The Black Powder Mill is a concrete and timber framed building housing a Chilean (or edge-runner) mill formerly used to grind the components of gunpowder used principally in time delay fuses for bombs and shells. The building is the last remnant of the former Albion Explosives factory which was set up initially in 1939 as an annex to the nearby ICI explosives factory. The Commonwealth government, in preparing for war had devised a system of co-operation with industry to increase production of strategic materiel. The annex was later taken over by the Commonwealth and used for the production of high explosives until its closure in the late 1980s and the transfer of its function to Mulwala in NSW. The rest of the factory was decontaminated and demolished, but the black powder mill, which for safety reasons was sited on the bank of the Kororoit Creek, survived. The concrete blast walls were designed to direct any blast over the creek valley. The relatively light construction of both the roof and timber framed south wall was designed to be sacrificial.

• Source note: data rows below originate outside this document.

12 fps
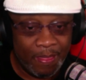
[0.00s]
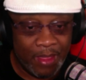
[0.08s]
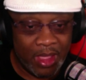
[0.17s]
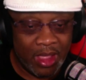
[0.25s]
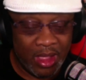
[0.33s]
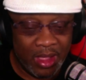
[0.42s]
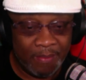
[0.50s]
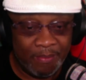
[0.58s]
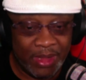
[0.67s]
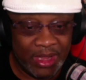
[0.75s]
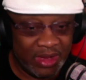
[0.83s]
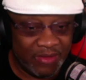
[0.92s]

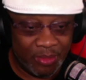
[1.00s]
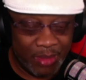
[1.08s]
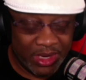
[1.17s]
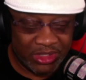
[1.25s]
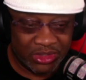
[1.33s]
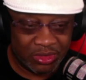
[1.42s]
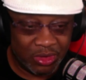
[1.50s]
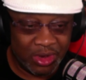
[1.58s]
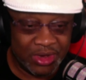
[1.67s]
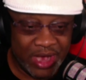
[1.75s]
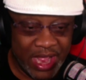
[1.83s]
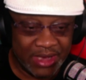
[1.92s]
be it informational or
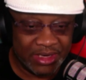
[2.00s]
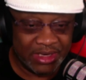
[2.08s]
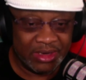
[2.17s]
not.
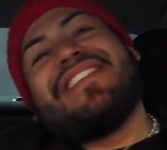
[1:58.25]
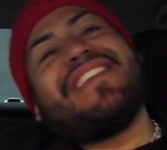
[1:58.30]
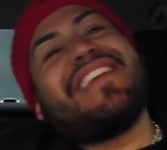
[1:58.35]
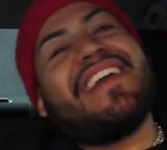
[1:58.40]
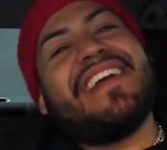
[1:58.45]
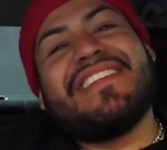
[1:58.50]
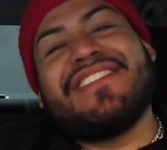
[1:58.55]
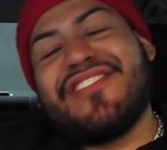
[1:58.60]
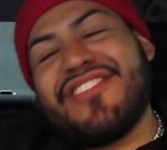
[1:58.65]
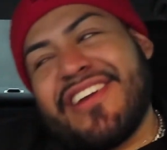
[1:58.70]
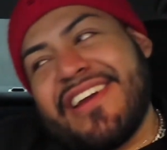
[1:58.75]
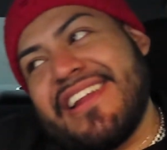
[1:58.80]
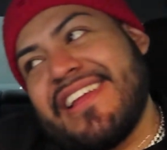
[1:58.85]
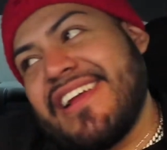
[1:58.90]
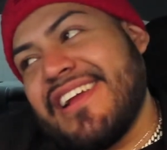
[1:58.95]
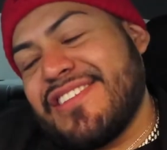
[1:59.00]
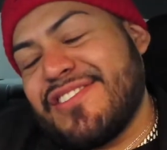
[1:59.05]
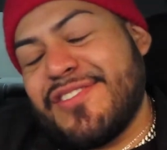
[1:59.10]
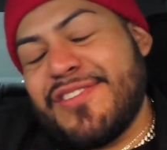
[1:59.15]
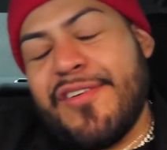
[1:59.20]
so you guys are gonna
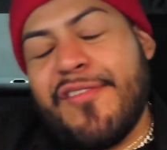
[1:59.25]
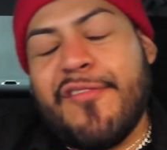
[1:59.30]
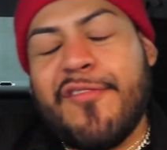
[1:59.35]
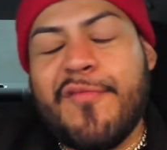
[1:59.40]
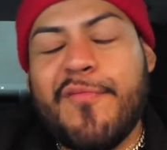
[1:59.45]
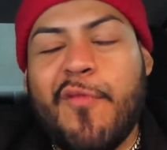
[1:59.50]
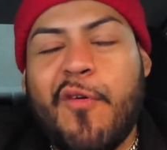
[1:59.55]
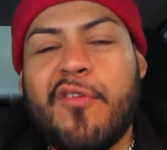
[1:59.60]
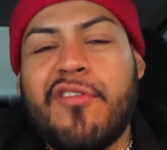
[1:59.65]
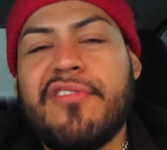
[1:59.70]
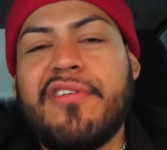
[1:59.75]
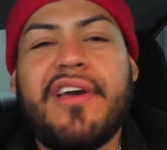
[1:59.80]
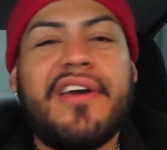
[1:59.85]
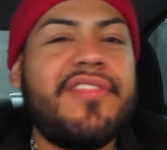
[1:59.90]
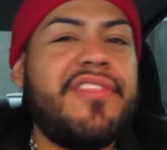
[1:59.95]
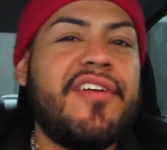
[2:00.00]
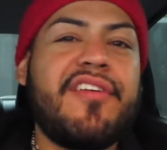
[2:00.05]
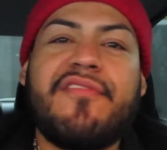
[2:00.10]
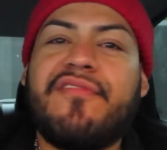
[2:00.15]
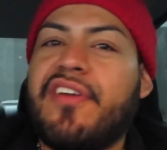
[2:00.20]
get to know her more.
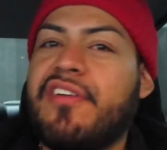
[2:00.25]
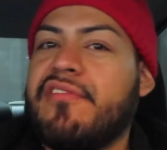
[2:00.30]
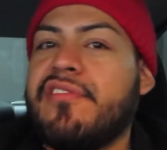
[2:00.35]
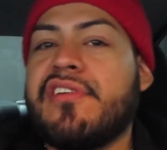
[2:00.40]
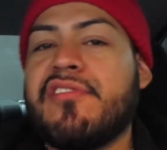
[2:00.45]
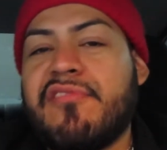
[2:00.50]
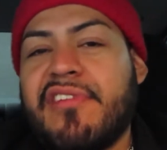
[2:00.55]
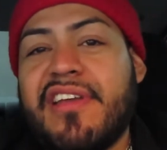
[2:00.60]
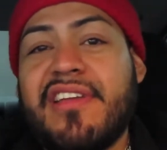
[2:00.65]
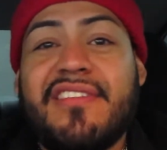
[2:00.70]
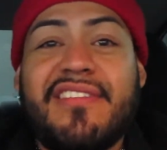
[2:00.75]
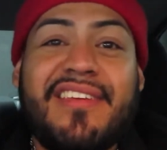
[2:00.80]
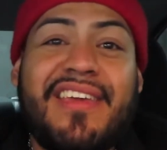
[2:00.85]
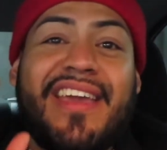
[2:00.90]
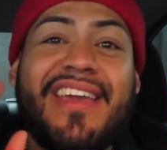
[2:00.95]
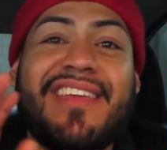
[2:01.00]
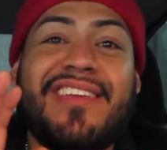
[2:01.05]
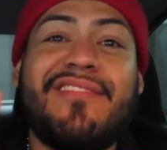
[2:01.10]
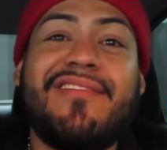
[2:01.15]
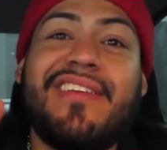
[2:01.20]
Uh, they're very crazy
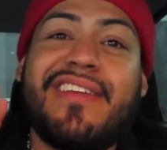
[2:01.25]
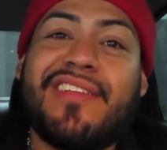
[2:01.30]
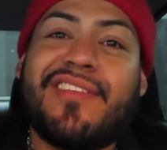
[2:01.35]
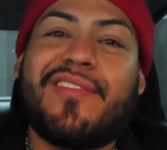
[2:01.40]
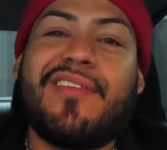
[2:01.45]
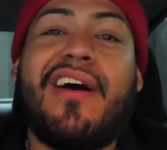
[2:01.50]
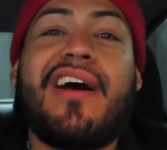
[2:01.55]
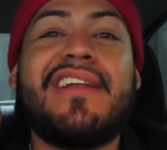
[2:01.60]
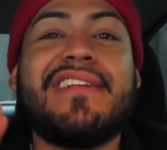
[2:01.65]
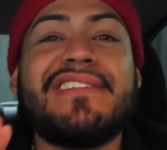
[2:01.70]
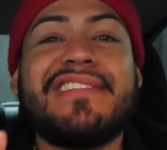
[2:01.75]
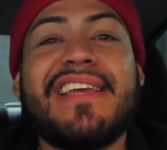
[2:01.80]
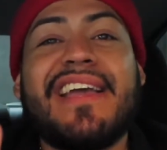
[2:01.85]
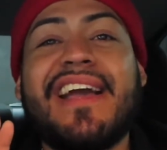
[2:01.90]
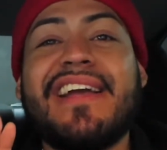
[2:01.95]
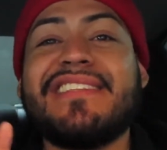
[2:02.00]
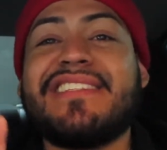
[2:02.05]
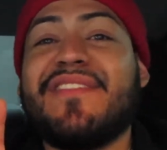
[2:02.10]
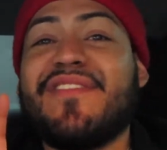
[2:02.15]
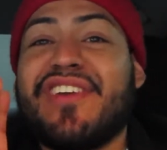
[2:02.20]
and unique. So honestly,
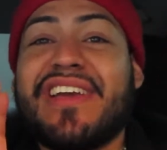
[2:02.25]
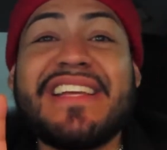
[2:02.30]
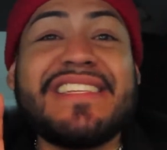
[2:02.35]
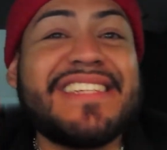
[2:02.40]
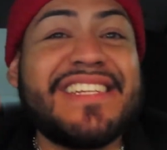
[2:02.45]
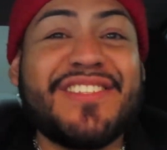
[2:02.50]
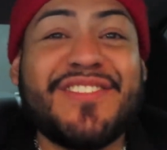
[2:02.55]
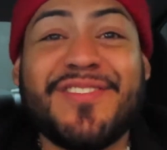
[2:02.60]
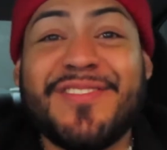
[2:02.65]
guys, if you guys get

The Chilean Mill with its large rollers, pan and gear box also survive as does the shadow board for the specialised tools.
How is it significant?
The Black Powder Mill is of historical and scientific (technological) significance to the State of Victoria.
Why is it significant?
The Black Powder Mill is of historical significance as the sole remnant of the former Albion Explosives Factory, a key component of Australia's wartime and post-war munitions industry. It is of historical interest for its role in the production of gunpowder for specialised use in fuses for high explosive munitions.
The Black Powder Mill is of scientific (technological) importance for its rare ability to demonstrate an important stage in the manufacture of gunpowder. The building's siting, structure, machinery and tool shadow board all help to demonstrate the dangerous nature of the process and the special precautions taken to minimise damage in the case of an accident.